==== Data to use ====
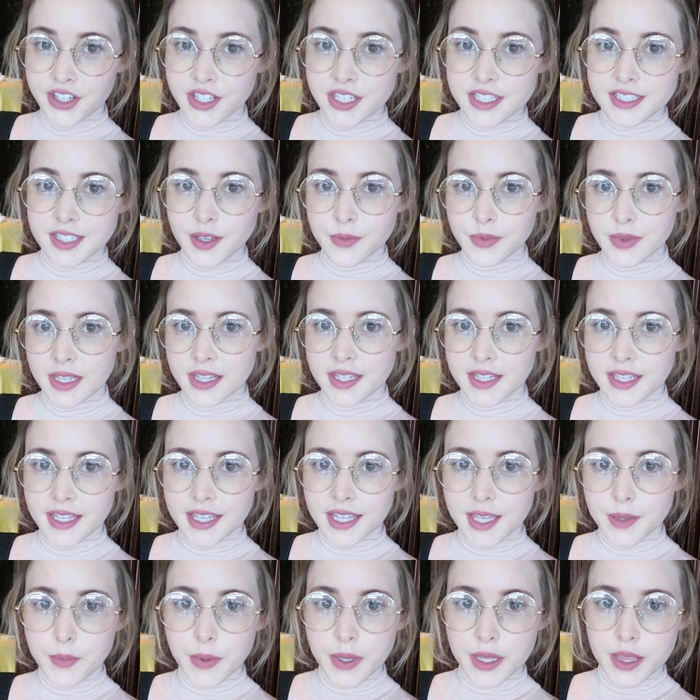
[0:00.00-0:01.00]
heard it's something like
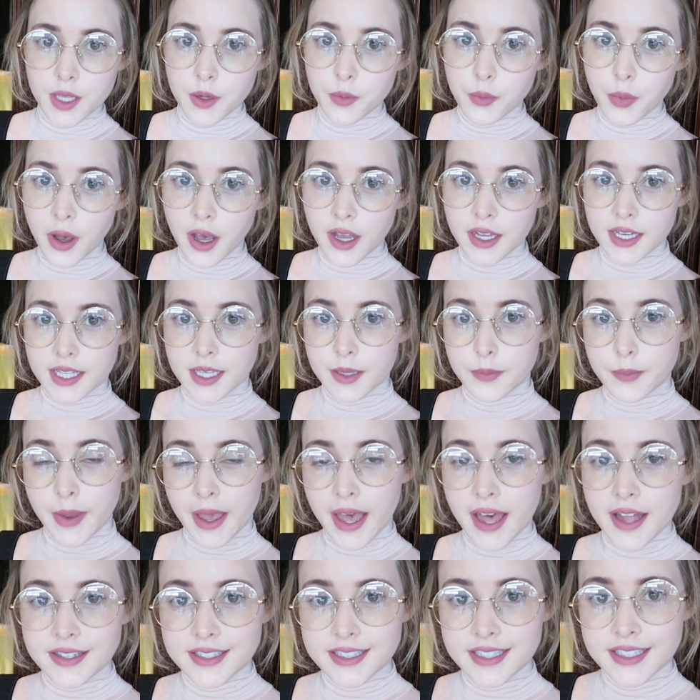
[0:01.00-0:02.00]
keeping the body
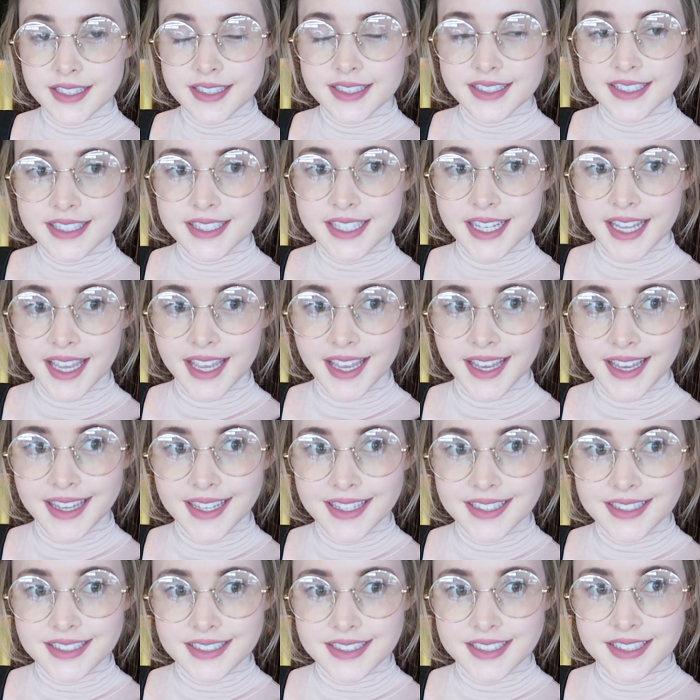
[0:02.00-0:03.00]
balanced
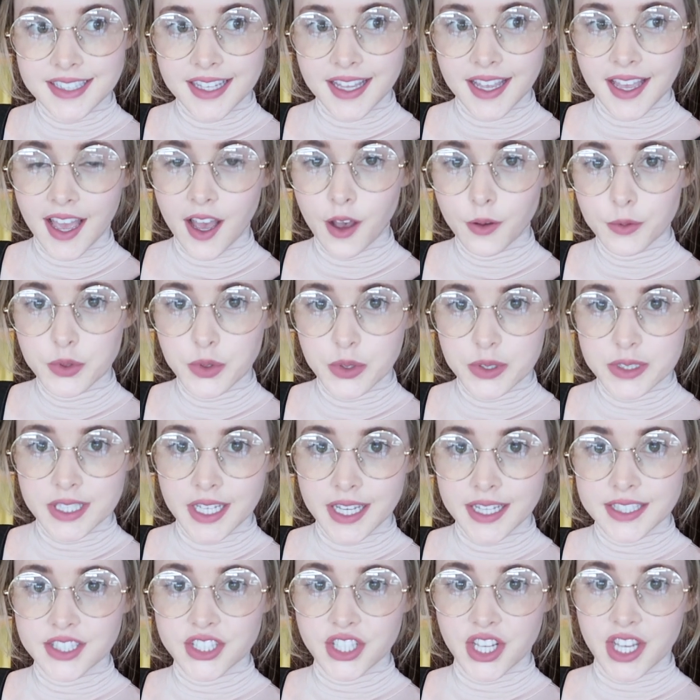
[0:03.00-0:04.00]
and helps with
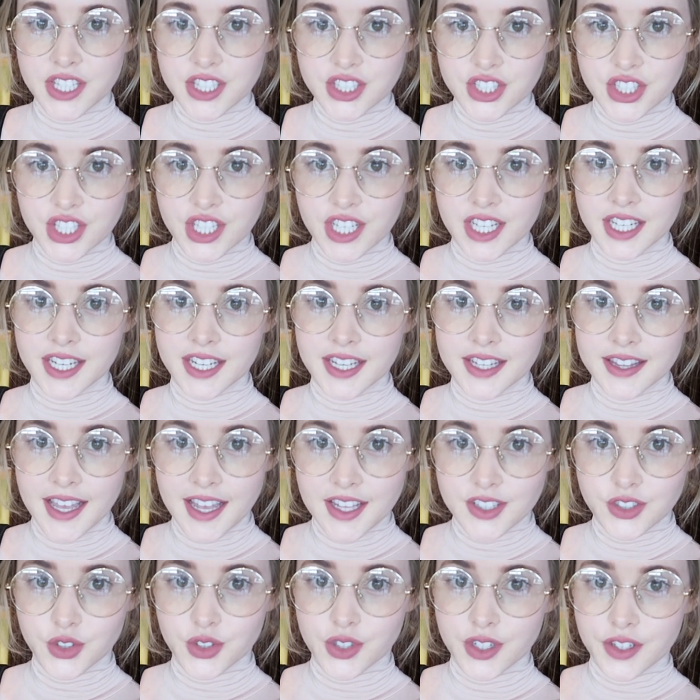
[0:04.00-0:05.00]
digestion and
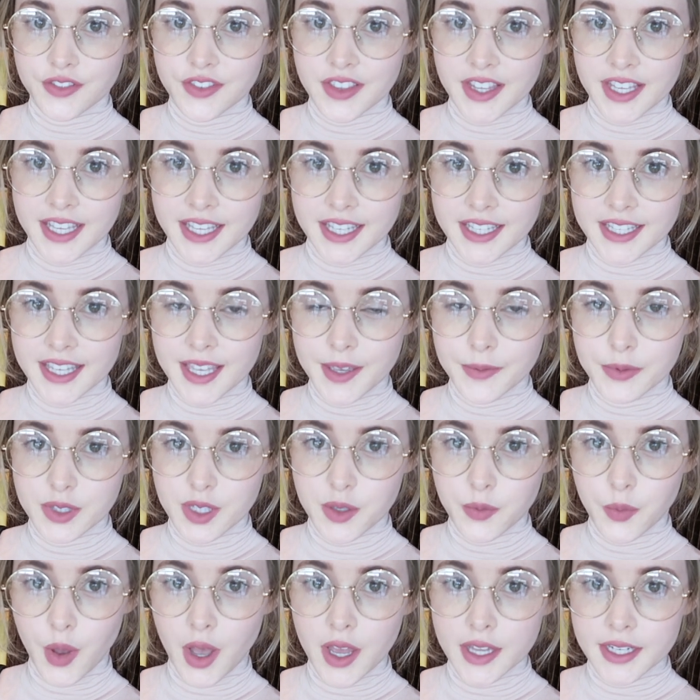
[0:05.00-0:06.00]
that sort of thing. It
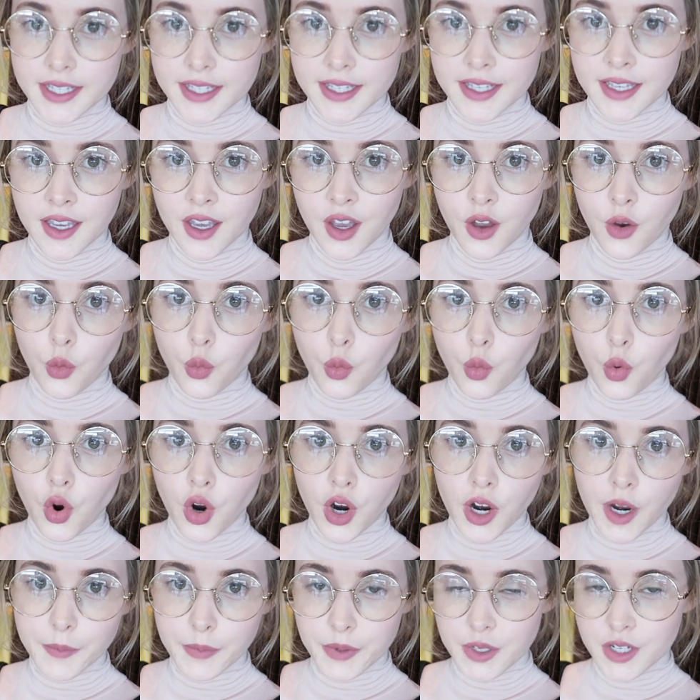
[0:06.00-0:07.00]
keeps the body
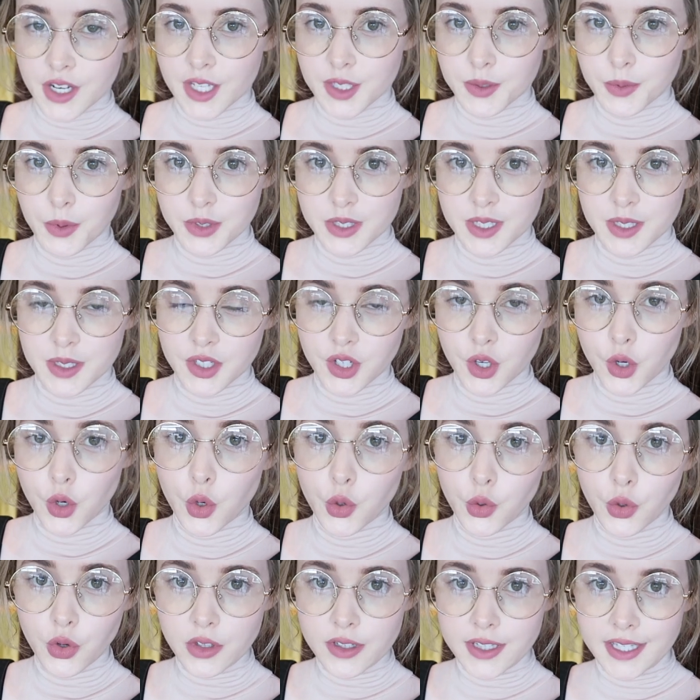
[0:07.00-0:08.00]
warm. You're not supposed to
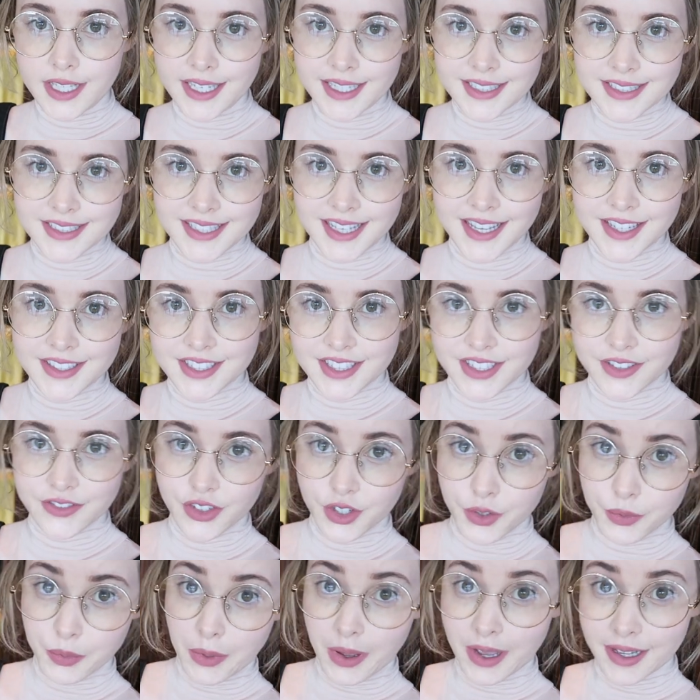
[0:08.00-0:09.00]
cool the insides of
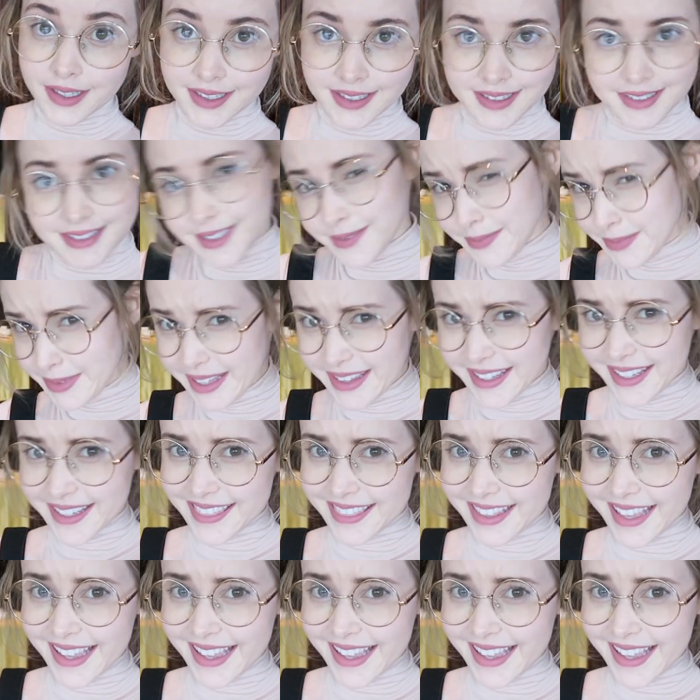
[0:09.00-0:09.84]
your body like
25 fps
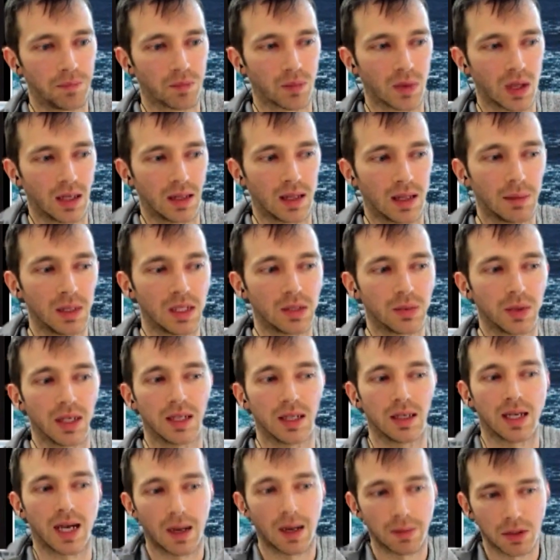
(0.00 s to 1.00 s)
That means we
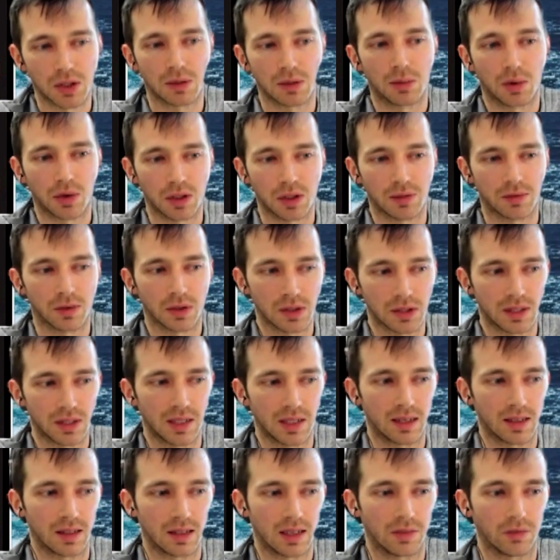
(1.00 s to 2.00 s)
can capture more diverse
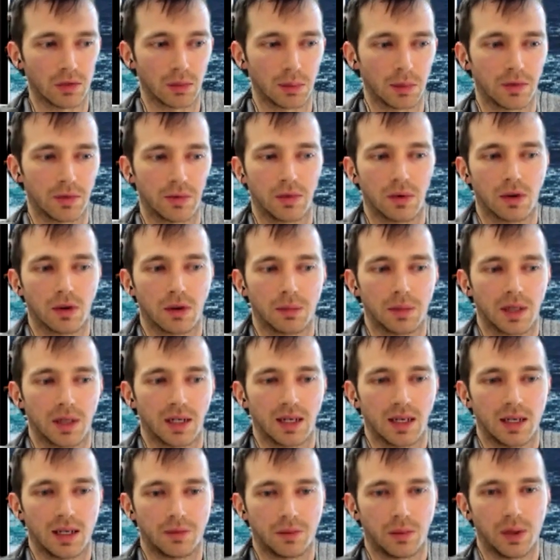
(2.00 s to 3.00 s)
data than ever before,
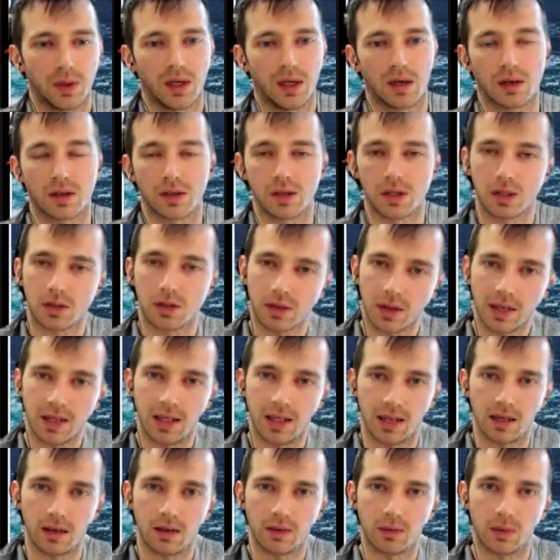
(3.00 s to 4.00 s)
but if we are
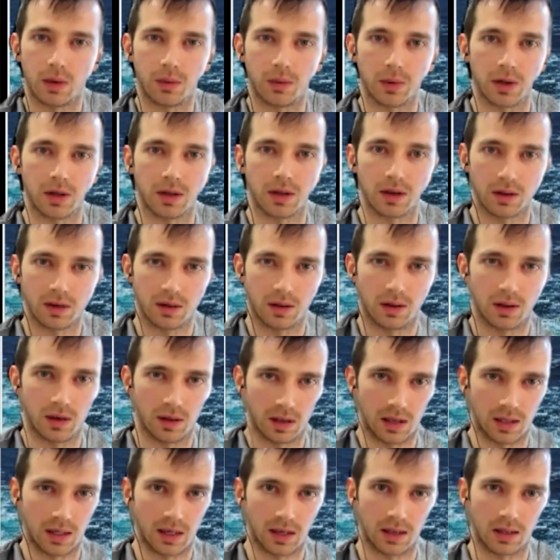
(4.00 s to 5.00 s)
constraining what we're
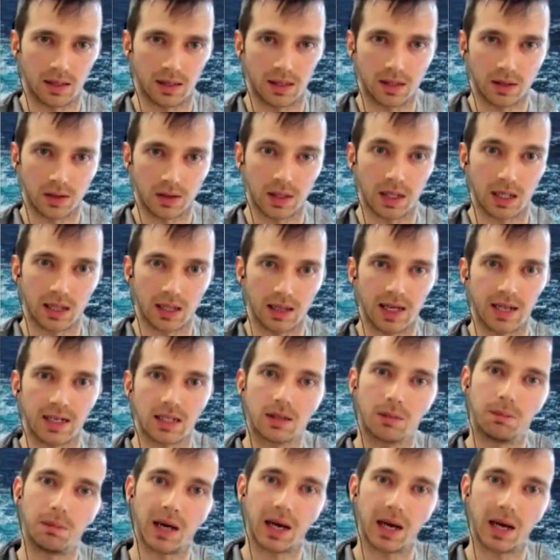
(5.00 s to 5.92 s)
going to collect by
====
■ Task ■
Output exactly the lines from the line with "[0:08.00-0:09.00]" to the last line of the records, including both, and leave every picture out.

■ Solution to this exercise ■
[0:08.00-0:09.00]
cool the insides of
[0:09.00-0:09.84]
your body like
25 fps
(0.00 s to 1.00 s)
That means we
(1.00 s to 2.00 s)
can capture more diverse
(2.00 s to 3.00 s)
data than ever before,
(3.00 s to 4.00 s)
but if we are
(4.00 s to 5.00 s)
constraining what we're
(5.00 s to 5.92 s)
going to collect by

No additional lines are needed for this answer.